Eustace, who was speaking after a select committee of Parliament meeting that discussed the bill, said that the new legislation “provides for affidavits to be done”.
“You know you can just go to the Family Court and get your case dealt with, but, in this case, in this bill, you have to file affidavits, which means you are going to have to get a lawyer.
“And we have made a case there in the select committee that some legal services should be provided to assists persons who want to come to the family court and have the need to have affidavits. And provision is there now for some legal help to be given to those persons who want to bring cases in the Family Court,” Eustace said.

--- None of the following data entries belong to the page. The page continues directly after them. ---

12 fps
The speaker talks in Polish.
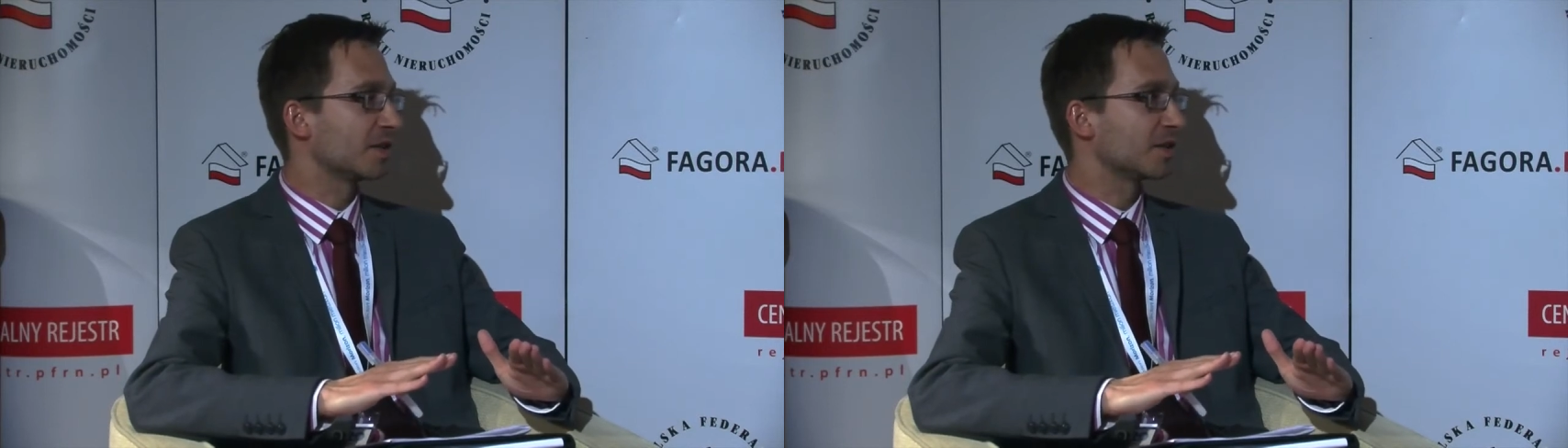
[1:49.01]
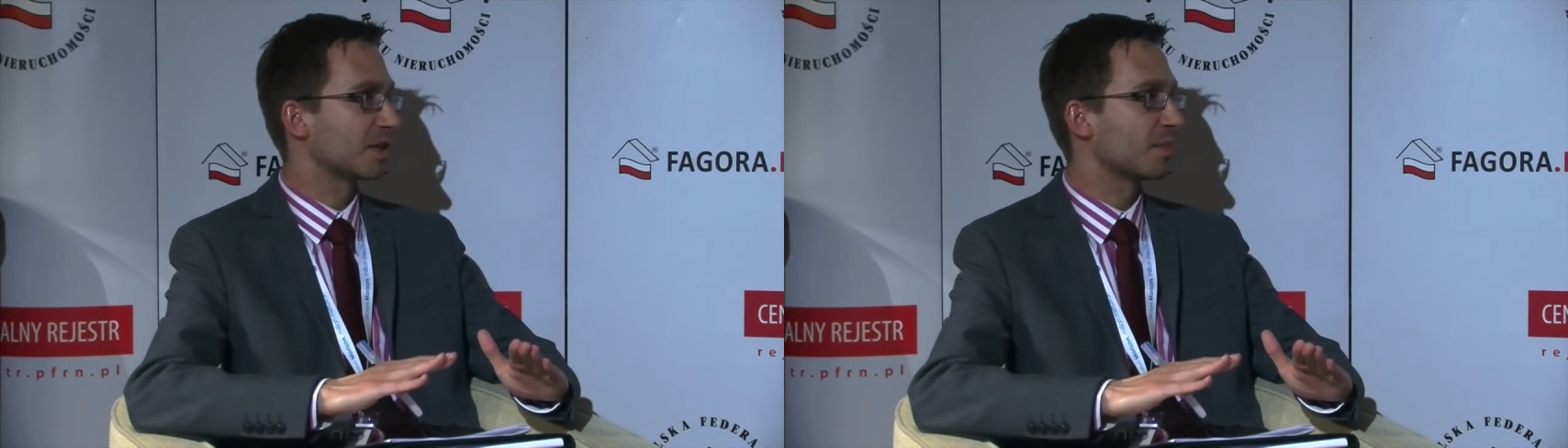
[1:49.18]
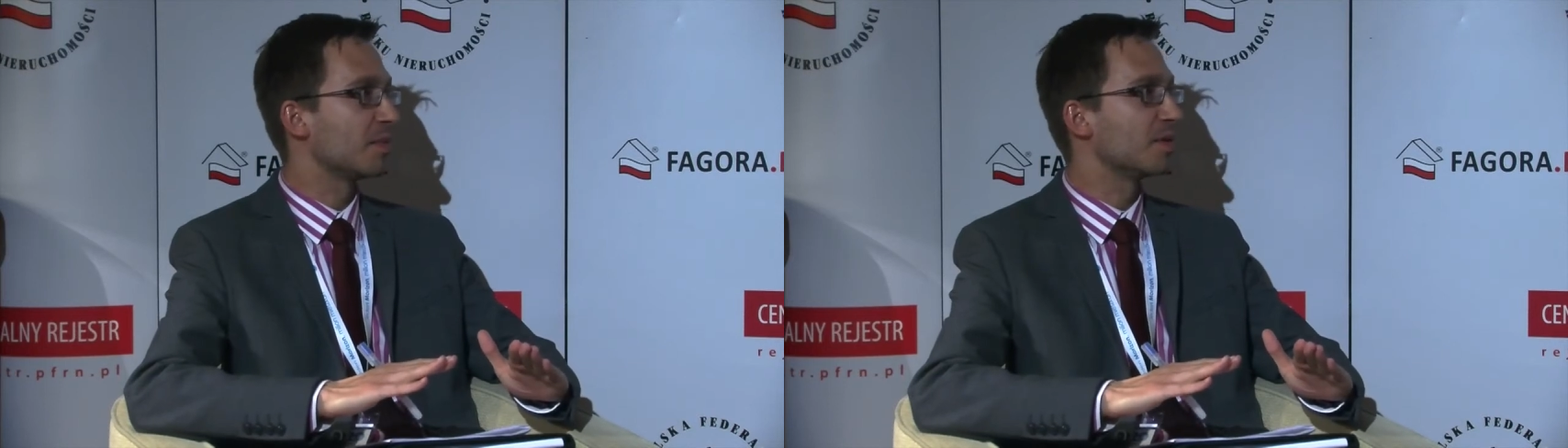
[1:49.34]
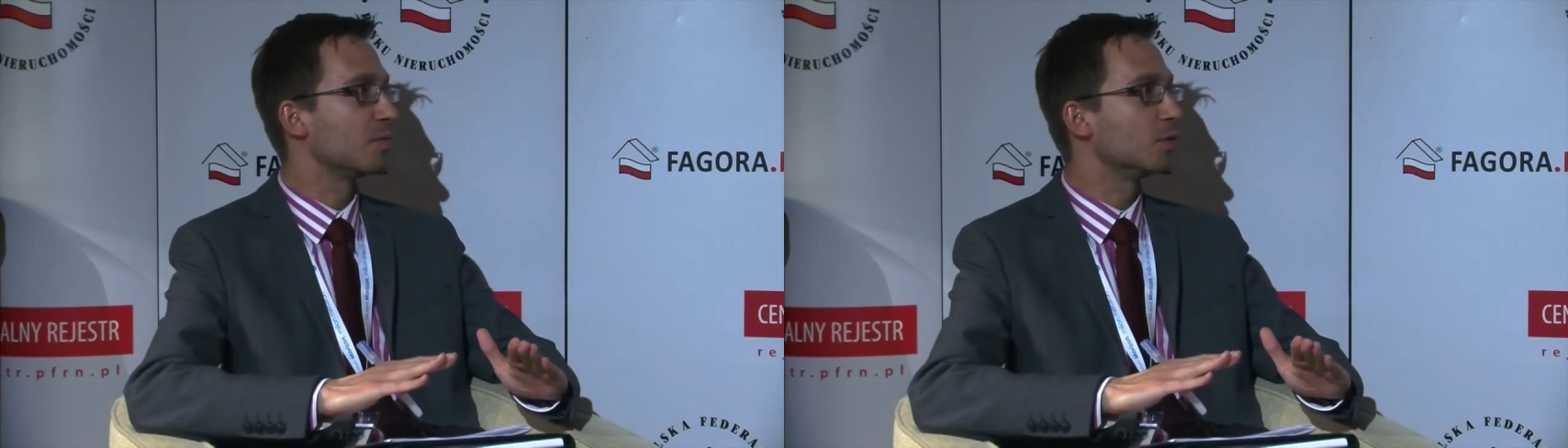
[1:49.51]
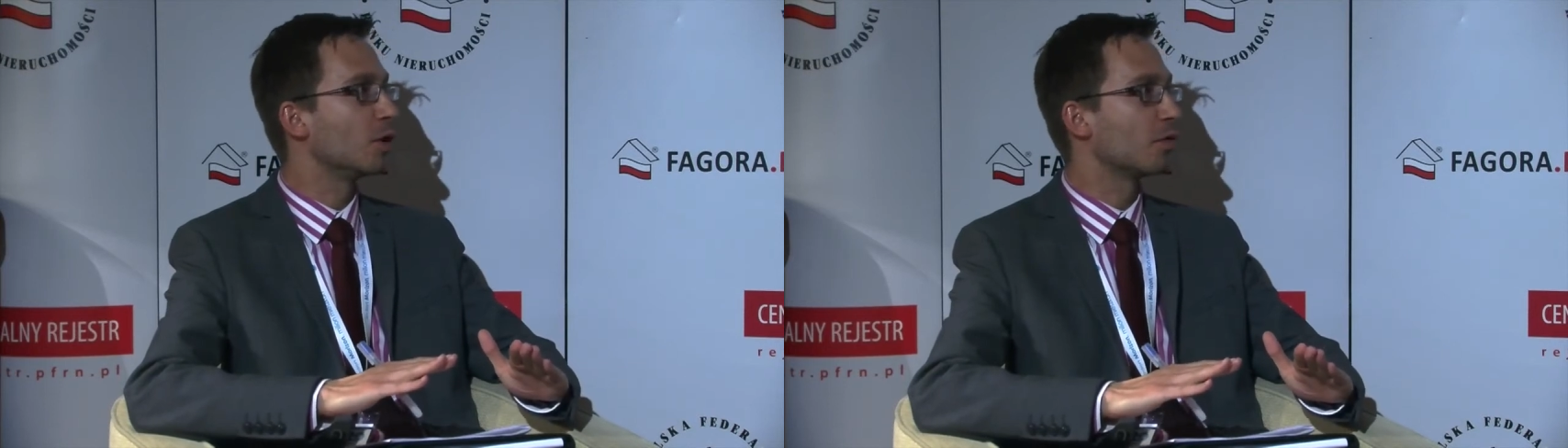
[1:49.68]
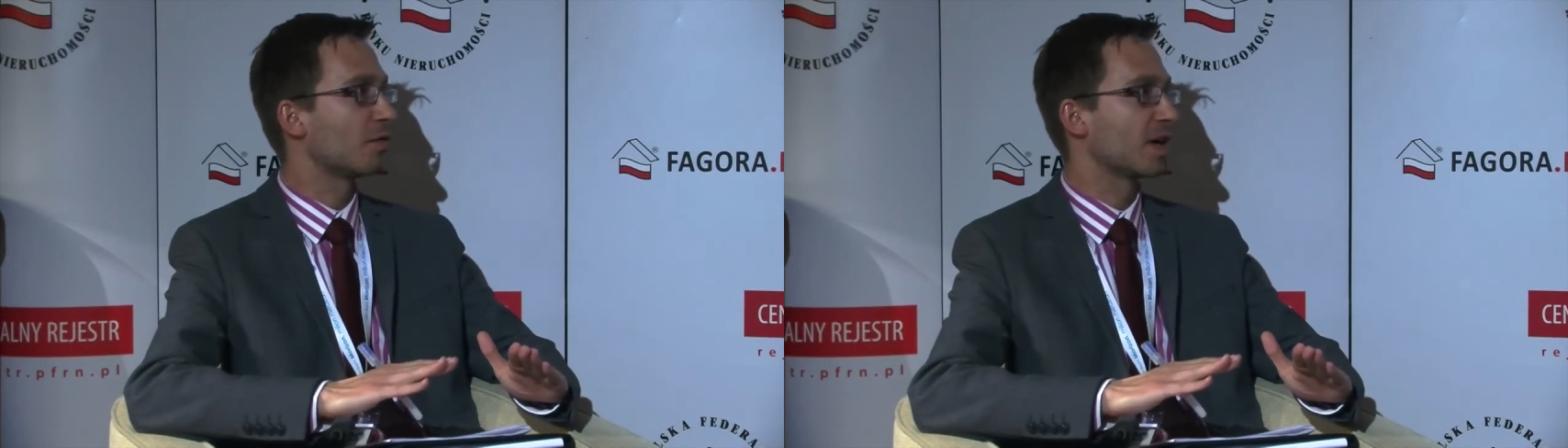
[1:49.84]
żeby
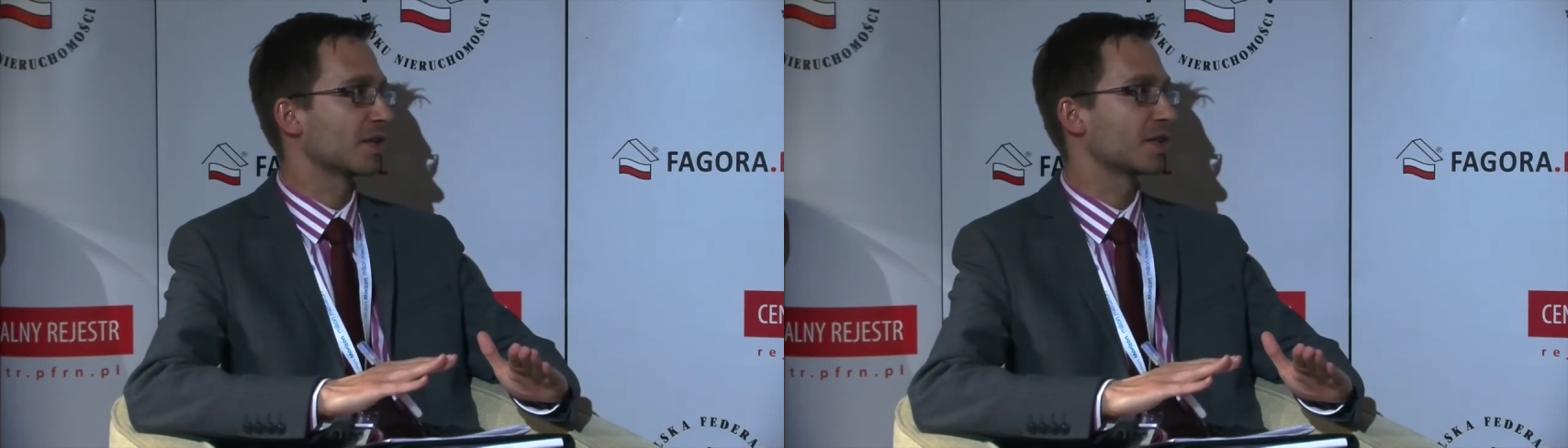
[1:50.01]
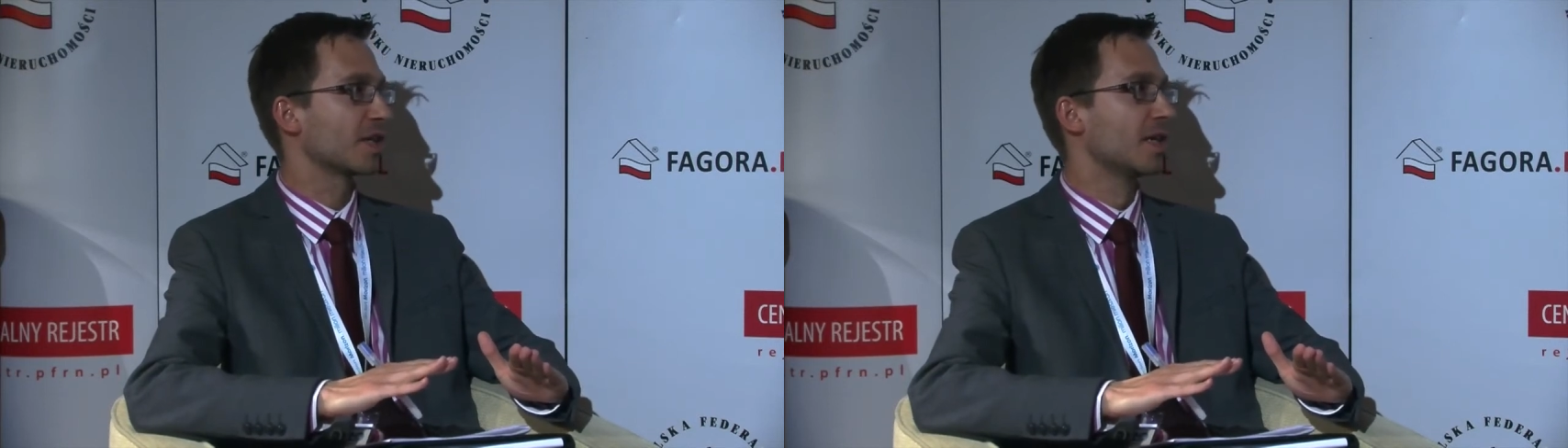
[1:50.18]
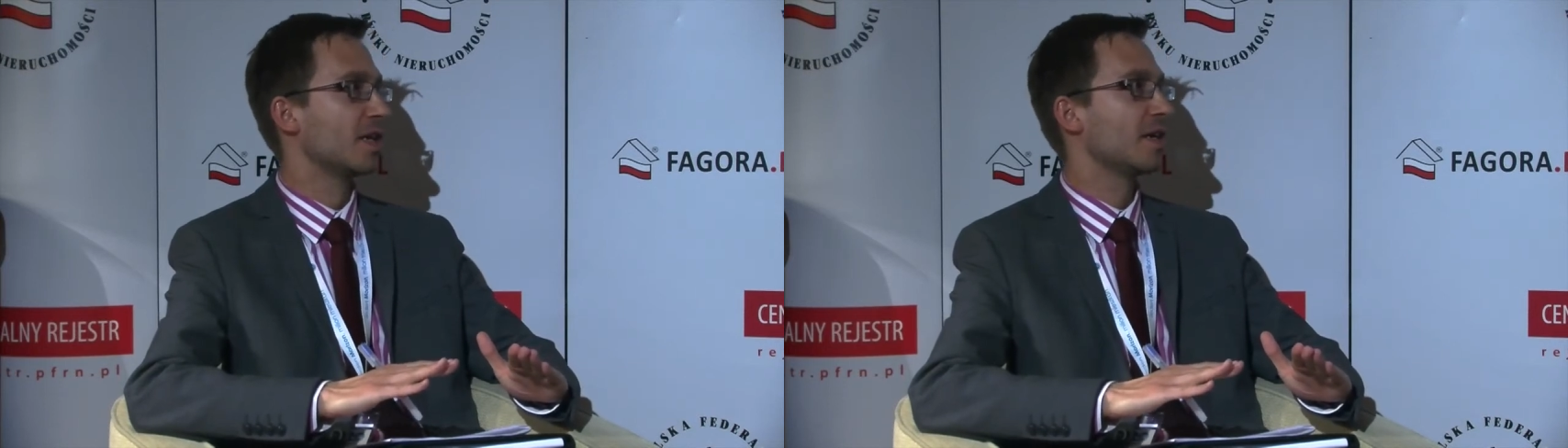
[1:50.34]
budować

He said he thinks there were also some other significant amendments made at the select committee stage.
“But we do have a very significant problem. … when we had our seminar a couple weeks ago — we gave you the figures for rape and a number of areas, and this bill seeks to address a number of them and expand the scope of the legal framework in which these matters will now be dealt with. So, I am looking forward to the passage of that piece of legislation,” Eustace said.
He told the NDP’s “Conversation with Women” in March that “A collective sense of shame and outrage blanketed this nation when a 2007 United Nations report ranked St. Vincent and the Grenadines 3rd in the world for rape.”
He further said that according to Yasmin Solitahe Odlum of the Inter-American Commission, SVG ranks highest in the OECS for the number of reported cases of rape in the period 2000 to 2010, with 802 reported cases, while Antigua and Barbuda ranked second in the OECS with 569 cases.